• TASK DESCRIPTION:
Reproduce every record exactly.

• AVAILABLE RECORDS:
--- --- ---
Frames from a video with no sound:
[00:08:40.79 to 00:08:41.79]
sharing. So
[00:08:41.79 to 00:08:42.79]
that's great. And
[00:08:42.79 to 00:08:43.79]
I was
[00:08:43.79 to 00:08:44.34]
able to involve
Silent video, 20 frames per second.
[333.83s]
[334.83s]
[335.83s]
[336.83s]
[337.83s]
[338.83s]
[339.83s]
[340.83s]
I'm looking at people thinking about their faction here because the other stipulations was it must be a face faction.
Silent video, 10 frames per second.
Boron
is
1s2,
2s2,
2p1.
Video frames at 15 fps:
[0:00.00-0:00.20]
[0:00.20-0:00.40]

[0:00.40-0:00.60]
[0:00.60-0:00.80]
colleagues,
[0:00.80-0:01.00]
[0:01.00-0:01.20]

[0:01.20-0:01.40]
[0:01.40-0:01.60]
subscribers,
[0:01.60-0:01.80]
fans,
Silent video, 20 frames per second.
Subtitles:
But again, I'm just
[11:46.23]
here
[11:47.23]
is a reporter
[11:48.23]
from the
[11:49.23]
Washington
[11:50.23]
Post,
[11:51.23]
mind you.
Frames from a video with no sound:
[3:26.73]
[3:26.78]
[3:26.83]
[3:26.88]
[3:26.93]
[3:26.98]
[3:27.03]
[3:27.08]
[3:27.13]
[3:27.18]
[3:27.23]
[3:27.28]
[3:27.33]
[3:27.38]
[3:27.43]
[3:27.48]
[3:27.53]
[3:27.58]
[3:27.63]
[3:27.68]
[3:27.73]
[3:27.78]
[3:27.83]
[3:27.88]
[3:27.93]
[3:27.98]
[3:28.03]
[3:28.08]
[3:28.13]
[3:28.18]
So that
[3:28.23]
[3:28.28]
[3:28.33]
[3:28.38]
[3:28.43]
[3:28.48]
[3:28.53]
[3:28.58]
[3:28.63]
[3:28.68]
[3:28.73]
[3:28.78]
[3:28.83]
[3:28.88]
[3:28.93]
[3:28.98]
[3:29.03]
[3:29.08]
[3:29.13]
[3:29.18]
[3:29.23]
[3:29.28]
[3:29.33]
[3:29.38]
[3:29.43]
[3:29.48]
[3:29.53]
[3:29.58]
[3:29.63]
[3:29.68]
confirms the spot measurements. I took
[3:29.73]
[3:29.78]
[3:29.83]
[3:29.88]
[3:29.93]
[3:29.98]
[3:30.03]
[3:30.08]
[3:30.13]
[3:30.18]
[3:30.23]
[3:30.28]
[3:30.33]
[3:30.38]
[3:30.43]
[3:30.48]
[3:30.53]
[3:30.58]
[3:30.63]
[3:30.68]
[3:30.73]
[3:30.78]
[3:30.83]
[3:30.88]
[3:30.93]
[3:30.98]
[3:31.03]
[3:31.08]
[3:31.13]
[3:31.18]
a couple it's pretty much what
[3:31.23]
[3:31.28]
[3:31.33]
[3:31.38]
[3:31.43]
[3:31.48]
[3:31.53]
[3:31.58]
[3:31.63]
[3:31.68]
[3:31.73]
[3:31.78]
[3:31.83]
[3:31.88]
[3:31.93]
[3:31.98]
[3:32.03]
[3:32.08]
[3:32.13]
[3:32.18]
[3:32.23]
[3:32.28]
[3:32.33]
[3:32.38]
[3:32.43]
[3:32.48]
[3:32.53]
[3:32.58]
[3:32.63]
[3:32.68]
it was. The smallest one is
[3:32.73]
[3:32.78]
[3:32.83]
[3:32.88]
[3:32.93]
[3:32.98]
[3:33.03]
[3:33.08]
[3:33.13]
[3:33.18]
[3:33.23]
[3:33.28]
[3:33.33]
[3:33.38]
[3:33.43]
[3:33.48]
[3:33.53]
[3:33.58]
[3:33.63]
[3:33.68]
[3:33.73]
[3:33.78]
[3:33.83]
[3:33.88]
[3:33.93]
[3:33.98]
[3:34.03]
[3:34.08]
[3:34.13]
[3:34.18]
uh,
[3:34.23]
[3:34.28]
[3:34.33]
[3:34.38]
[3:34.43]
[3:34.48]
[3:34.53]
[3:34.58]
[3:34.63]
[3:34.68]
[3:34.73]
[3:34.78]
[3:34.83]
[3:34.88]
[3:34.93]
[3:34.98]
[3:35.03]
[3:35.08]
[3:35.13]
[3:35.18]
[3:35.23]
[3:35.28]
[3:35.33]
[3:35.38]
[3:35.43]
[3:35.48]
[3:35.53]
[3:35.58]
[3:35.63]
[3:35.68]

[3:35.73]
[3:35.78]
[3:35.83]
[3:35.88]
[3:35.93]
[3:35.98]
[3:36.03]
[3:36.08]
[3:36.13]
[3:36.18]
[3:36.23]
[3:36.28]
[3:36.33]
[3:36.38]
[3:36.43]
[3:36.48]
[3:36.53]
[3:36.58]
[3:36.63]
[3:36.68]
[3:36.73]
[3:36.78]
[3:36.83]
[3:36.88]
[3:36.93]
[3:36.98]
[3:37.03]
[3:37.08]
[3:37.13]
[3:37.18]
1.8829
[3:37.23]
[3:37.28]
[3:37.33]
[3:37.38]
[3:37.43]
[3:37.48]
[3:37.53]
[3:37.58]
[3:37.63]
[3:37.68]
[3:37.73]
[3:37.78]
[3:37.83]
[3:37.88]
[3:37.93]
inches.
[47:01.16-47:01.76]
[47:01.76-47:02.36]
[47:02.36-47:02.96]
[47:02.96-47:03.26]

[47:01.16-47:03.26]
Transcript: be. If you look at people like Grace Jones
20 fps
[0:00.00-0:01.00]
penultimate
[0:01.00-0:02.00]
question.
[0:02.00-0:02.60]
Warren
--- --- ---
• SOLUTION FOR THIS EXERCISE:
Frames from a video with no sound:
[00:08:40.79 to 00:08:41.79]
sharing. So
[00:08:41.79 to 00:08:42.79]
that's great. And
[00:08:42.79 to 00:08:43.79]
I was
[00:08:43.79 to 00:08:44.34]
able to involve
Silent video, 20 frames per second.
[333.83s]
[334.83s]
[335.83s]
[336.83s]
[337.83s]
[338.83s]
[339.83s]
[340.83s]
I'm looking at people thinking about their faction here because the other stipulations was it must be a face faction.
Silent video, 10 frames per second.
Boron
is
1s2,
2s2,
2p1.
Video frames at 15 fps:
[0:00.00-0:00.20]
[0:00.20-0:00.40]

[0:00.40-0:00.60]
[0:00.60-0:00.80]
colleagues,
[0:00.80-0:01.00]
[0:01.00-0:01.20]

[0:01.20-0:01.40]
[0:01.40-0:01.60]
subscribers,
[0:01.60-0:01.80]
fans,
Silent video, 20 frames per second.
Subtitles:
But again, I'm just
[11:46.23]
here
[11:47.23]
is a reporter
[11:48.23]
from the
[11:49.23]
Washington
[11:50.23]
Post,
[11:51.23]
mind you.
Frames from a video with no sound:
[3:26.73]
[3:26.78]
[3:26.83]
[3:26.88]
[3:26.93]
[3:26.98]
[3:27.03]
[3:27.08]
[3:27.13]
[3:27.18]
[3:27.23]
[3:27.28]
[3:27.33]
[3:27.38]
[3:27.43]
[3:27.48]
[3:27.53]
[3:27.58]
[3:27.63]
[3:27.68]
[3:27.73]
[3:27.78]
[3:27.83]
[3:27.88]
[3:27.93]
[3:27.98]
[3:28.03]
[3:28.08]
[3:28.13]
[3:28.18]
So that
[3:28.23]
[3:28.28]
[3:28.33]
[3:28.38]
[3:28.43]
[3:28.48]
[3:28.53]
[3:28.58]
[3:28.63]
[3:28.68]
[3:28.73]
[3:28.78]
[3:28.83]
[3:28.88]
[3:28.93]
[3:28.98]
[3:29.03]
[3:29.08]
[3:29.13]
[3:29.18]
[3:29.23]
[3:29.28]
[3:29.33]
[3:29.38]
[3:29.43]
[3:29.48]
[3:29.53]
[3:29.58]
[3:29.63]
[3:29.68]
confirms the spot measurements. I took
[3:29.73]
[3:29.78]
[3:29.83]
[3:29.88]
[3:29.93]
[3:29.98]
[3:30.03]
[3:30.08]
[3:30.13]
[3:30.18]
[3:30.23]
[3:30.28]
[3:30.33]
[3:30.38]
[3:30.43]
[3:30.48]
[3:30.53]
[3:30.58]
[3:30.63]
[3:30.68]
[3:30.73]
[3:30.78]
[3:30.83]
[3:30.88]
[3:30.93]
[3:30.98]
[3:31.03]
[3:31.08]
[3:31.13]
[3:31.18]
a couple it's pretty much what
[3:31.23]
[3:31.28]
[3:31.33]
[3:31.38]
[3:31.43]
[3:31.48]
[3:31.53]
[3:31.58]
[3:31.63]
[3:31.68]
[3:31.73]
[3:31.78]
[3:31.83]
[3:31.88]
[3:31.93]
[3:31.98]
[3:32.03]
[3:32.08]
[3:32.13]
[3:32.18]
[3:32.23]
[3:32.28]
[3:32.33]
[3:32.38]
[3:32.43]
[3:32.48]
[3:32.53]
[3:32.58]
[3:32.63]
[3:32.68]
it was. The smallest one is
[3:32.73]
[3:32.78]
[3:32.83]
[3:32.88]
[3:32.93]
[3:32.98]
[3:33.03]
[3:33.08]
[3:33.13]
[3:33.18]
[3:33.23]
[3:33.28]
[3:33.33]
[3:33.38]
[3:33.43]
[3:33.48]
[3:33.53]
[3:33.58]
[3:33.63]
[3:33.68]
[3:33.73]
[3:33.78]
[3:33.83]
[3:33.88]
[3:33.93]
[3:33.98]
[3:34.03]
[3:34.08]
[3:34.13]
[3:34.18]
uh,
[3:34.23]
[3:34.28]
[3:34.33]
[3:34.38]
[3:34.43]
[3:34.48]
[3:34.53]
[3:34.58]
[3:34.63]
[3:34.68]
[3:34.73]
[3:34.78]
[3:34.83]
[3:34.88]
[3:34.93]
[3:34.98]
[3:35.03]
[3:35.08]
[3:35.13]
[3:35.18]
[3:35.23]
[3:35.28]
[3:35.33]
[3:35.38]
[3:35.43]
[3:35.48]
[3:35.53]
[3:35.58]
[3:35.63]
[3:35.68]

[3:35.73]
[3:35.78]
[3:35.83]
[3:35.88]
[3:35.93]
[3:35.98]
[3:36.03]
[3:36.08]
[3:36.13]
[3:36.18]
[3:36.23]
[3:36.28]
[3:36.33]
[3:36.38]
[3:36.43]
[3:36.48]
[3:36.53]
[3:36.58]
[3:36.63]
[3:36.68]
[3:36.73]
[3:36.78]
[3:36.83]
[3:36.88]
[3:36.93]
[3:36.98]
[3:37.03]
[3:37.08]
[3:37.13]
[3:37.18]
1.8829
[3:37.23]
[3:37.28]
[3:37.33]
[3:37.38]
[3:37.43]
[3:37.48]
[3:37.53]
[3:37.58]
[3:37.63]
[3:37.68]
[3:37.73]
[3:37.78]
[3:37.83]
[3:37.88]
[3:37.93]
inches.
[47:01.16-47:01.76]
[47:01.76-47:02.36]
[47:02.36-47:02.96]
[47:02.96-47:03.26]

[47:01.16-47:03.26]
Transcript: be. If you look at people like Grace Jones
20 fps
[0:00.00-0:01.00]
penultimate
[0:01.00-0:02.00]
question.
[0:02.00-0:02.60]
Warren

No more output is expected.